Mrs. Jones dials the number, then speaks: “Hello Hughie, darling, I have some news for you. Please sit down before I tell you. Are you sitting? Good. I am pregnant. The doctor is certain and the tests are all positive.”
There was a short pause and Hughie’s quavering voice was heard to say, “Who is that speaking, please?”
Nisarga, that’s what I would like to ask: who is that speaking, please?
If it has happened, you are no more. If it has happened, there will be nobody to ask the question. If it has happened, your fragrance will tell people; you will become luminous.
Mulla Nasruddin had a male child after producing fourteen girls in a row from his four wives. When he heard the good news he went on a week-long celebration that broke several records. On the seventh day somebody asked him, “Who does it look like, you or your wife?”
“I don’t know yet,” the proud father happily chortled. “We have not looked at his face yet.”

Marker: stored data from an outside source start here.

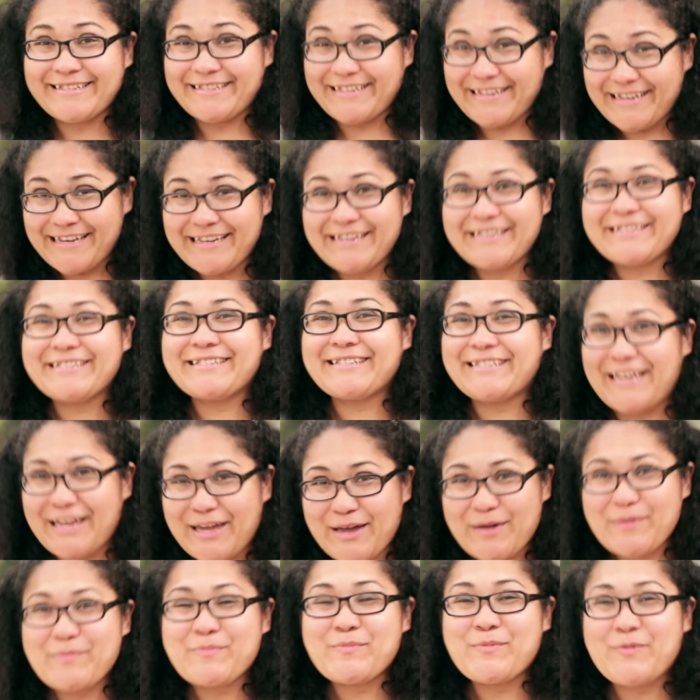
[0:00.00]
Si
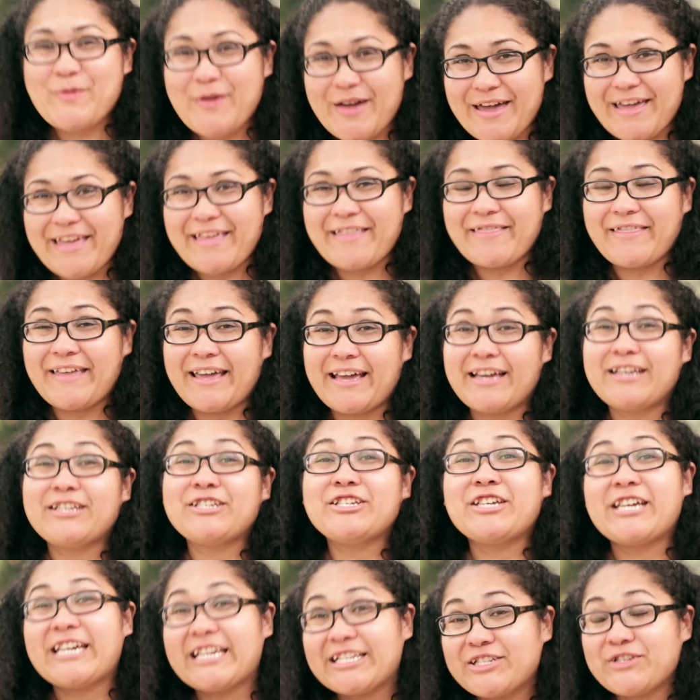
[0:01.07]
se puede.
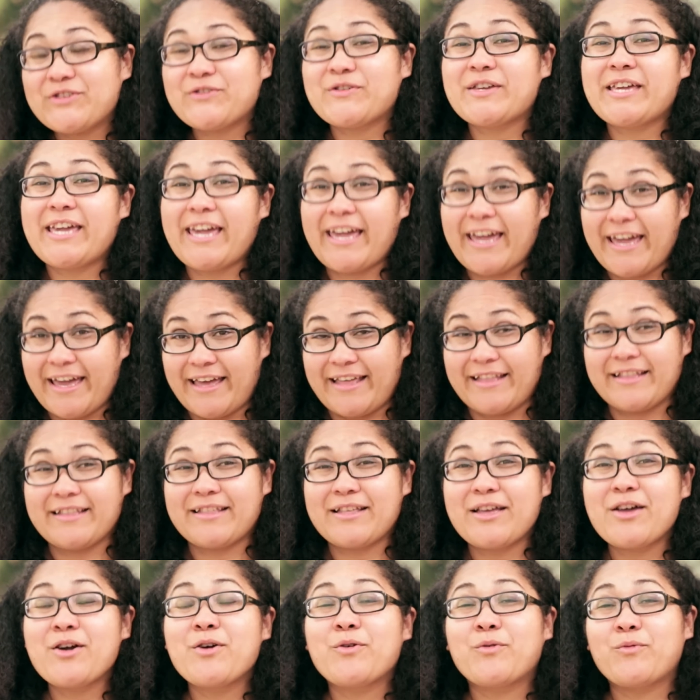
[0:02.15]
Yes, you can.
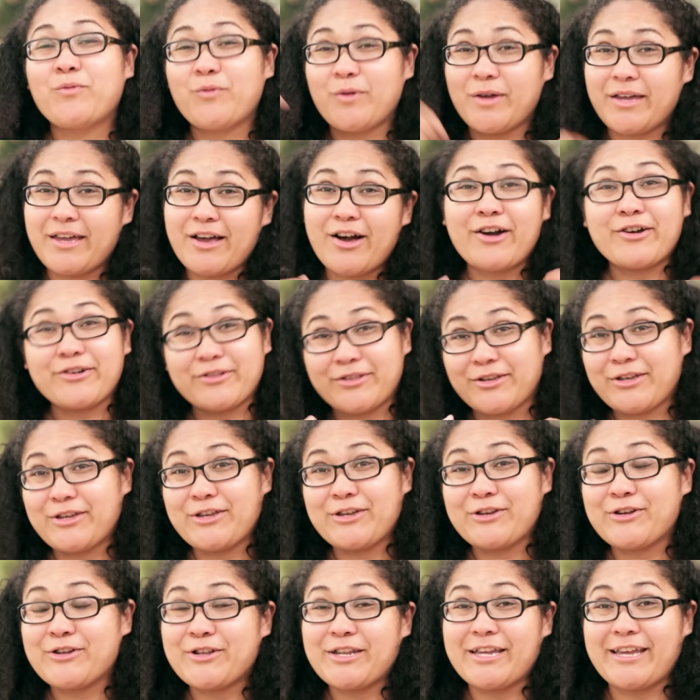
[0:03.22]
We are the
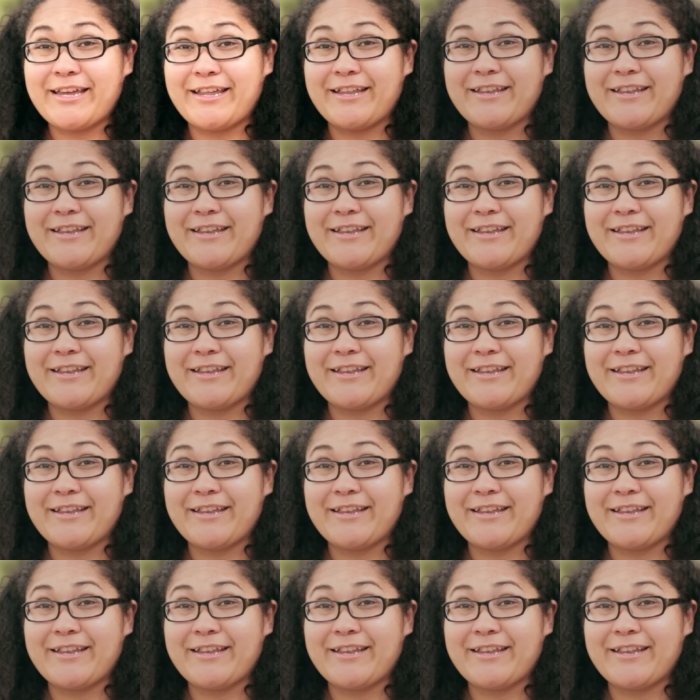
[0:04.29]
union.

When after fourteen girls you give birth to a male child, who has time to look at his face?
After millions and millions of lives, when you become enlightened, who bothers to ask? It is so absolute, and the sheer joy of it is such… yes, one can dance, but one cannot ask; one can sing, but one cannot ask. One will go almost mad: that’s what Kabir says. Again and again he says that those who know God go mad, mad in ecstasy.

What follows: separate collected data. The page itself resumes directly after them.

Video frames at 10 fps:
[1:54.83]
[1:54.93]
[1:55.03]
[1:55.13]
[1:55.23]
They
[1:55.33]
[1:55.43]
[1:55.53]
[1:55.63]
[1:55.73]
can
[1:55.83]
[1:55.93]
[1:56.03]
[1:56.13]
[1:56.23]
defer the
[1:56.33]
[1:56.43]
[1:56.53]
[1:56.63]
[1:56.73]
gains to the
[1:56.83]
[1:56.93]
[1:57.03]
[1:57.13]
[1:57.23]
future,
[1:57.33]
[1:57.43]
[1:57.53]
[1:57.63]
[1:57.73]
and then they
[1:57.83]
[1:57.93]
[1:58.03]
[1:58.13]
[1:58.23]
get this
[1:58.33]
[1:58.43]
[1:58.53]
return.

Nisarga, you are perfectly in your senses; you have not gone mad. I have been watching you — there is no ecstasy. It may be just a desire, a wish-fulfillment. You would like to become enlightened, you would like somebody to tell you that you have become enlightened. You would like to be certified, but these things cannot be certified. These are not things of the outer world; when they happen there is a totally new phenomenon.
When a Buddha is there, or a Krishna, or a Kabir, or a Jesus, or a Mohammed, something of God penetrates into the very dense earth, something of the sky starts walking here on the earth. Those who have eyes can see it, those who have ears can hear it, those who have hearts can feel it, and those who are intelligent enough will learn the secret of it.

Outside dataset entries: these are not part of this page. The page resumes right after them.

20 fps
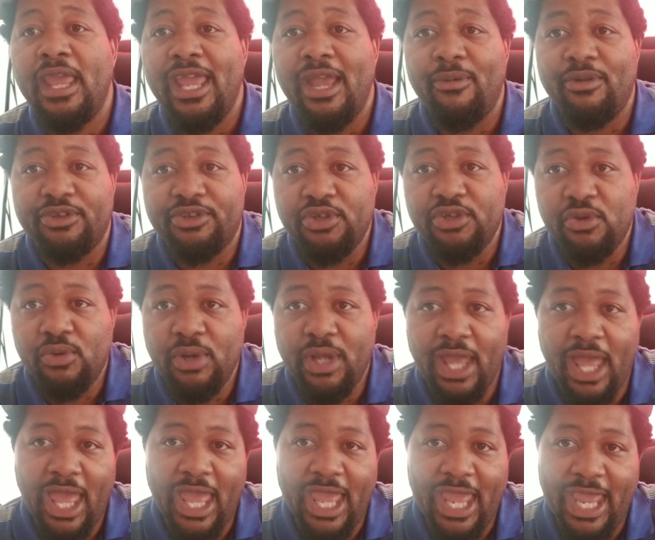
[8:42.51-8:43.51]
It was through
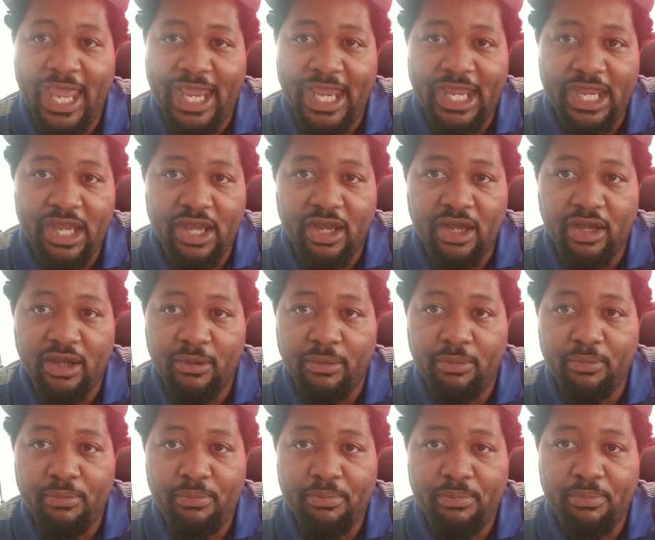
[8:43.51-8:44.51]
a
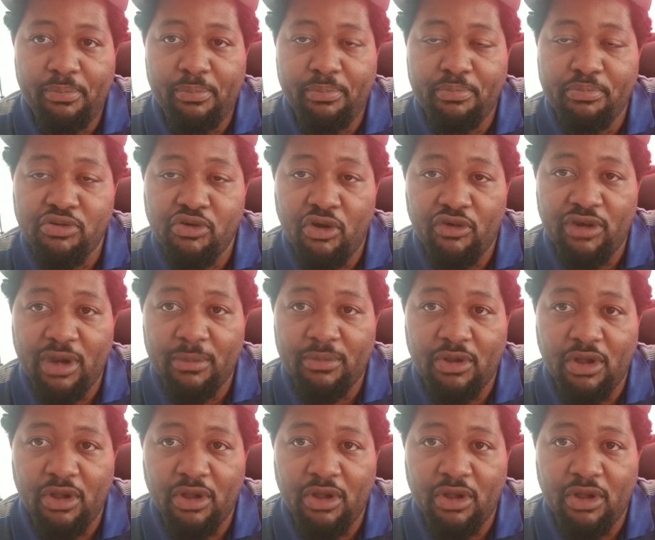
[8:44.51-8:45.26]
program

But you need not ask such questions; these questions are meaningless. I understand your desire, but on the way of enlightenment even the desire to become enlightened is a barrier — the greatest barrier.
Forget all about enlightenment! Dance to abandon! Whatsoever you are doing here, do it totally. Forget all about enlightenment — it will take care of itself, it will come of its own accord. You cannot bring it; it is not something that you can manage to do.
If you can be simply lost in the ordinary activities of life, totally lost, utterly lost… one day, when the ego is missing… You may be just cleaning the floor, or chopping wood, or carrying water from the well; when the ego is completely absent, as if there is nobody who is chopping wood — wood is chopped but there is nobody chopping wood — suddenly it is there. It comes as a surprise. And when it comes it brings its own absolute certainty.